[Opening RECORDS PROVIDED section]

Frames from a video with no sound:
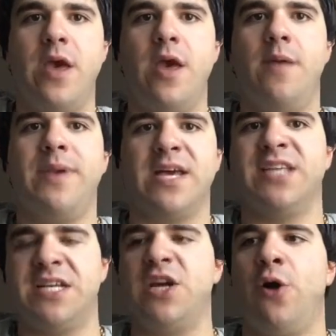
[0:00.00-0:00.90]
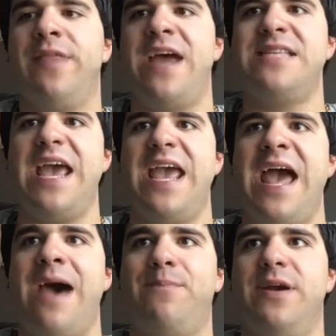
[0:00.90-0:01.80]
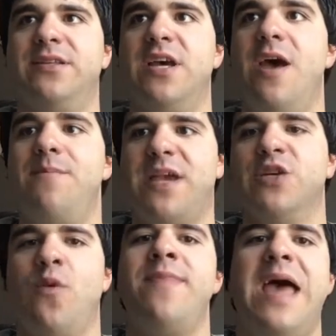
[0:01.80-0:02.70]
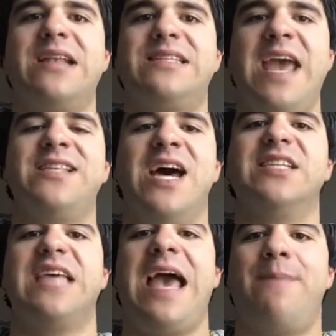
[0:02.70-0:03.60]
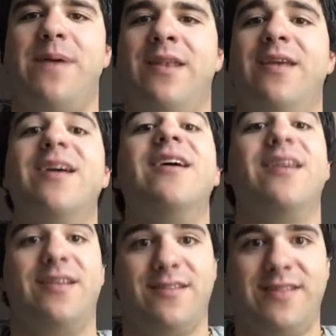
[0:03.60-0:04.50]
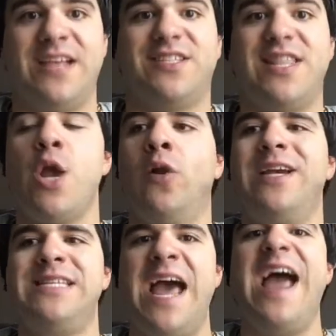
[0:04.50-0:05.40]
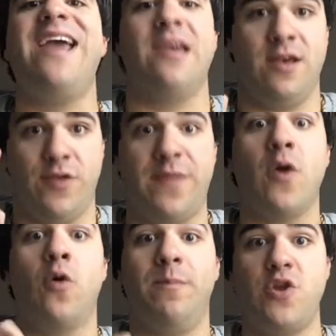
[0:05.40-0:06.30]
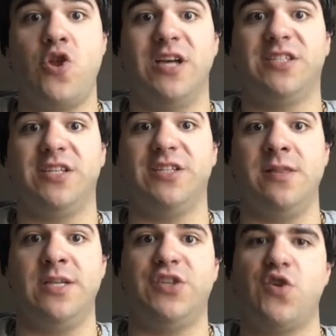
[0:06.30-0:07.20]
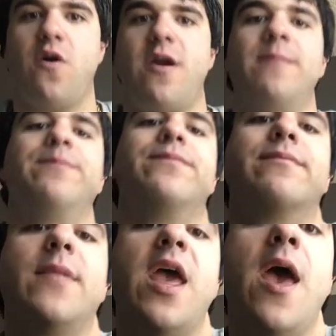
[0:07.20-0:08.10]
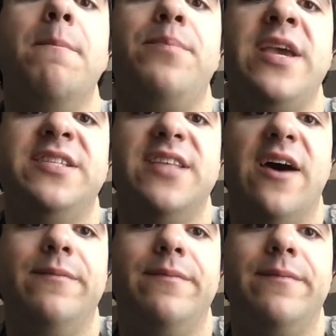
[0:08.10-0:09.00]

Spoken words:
Because until that day happens, because when that day does happen, that's the only day that there will be justice in this story. Peace out.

[Closing RECORDS PROVIDED section]

■ EXERCISE REQUIREMENTS ■
Would you retype the lines from the line containing "[0:00.00-0:00.90]" to the final line of the entries above, exactly as given and without pictures?

■ FINISHED TASK ■
[0:00.00-0:00.90]
[0:00.90-0:01.80]
[0:01.80-0:02.70]
[0:02.70-0:03.60]
[0:03.60-0:04.50]
[0:04.50-0:05.40]
[0:05.40-0:06.30]
[0:06.30-0:07.20]
[0:07.20-0:08.10]
[0:08.10-0:09.00]

Spoken words:
Because until that day happens, because when that day does happen, that's the only day that there will be justice in this story. Peace out.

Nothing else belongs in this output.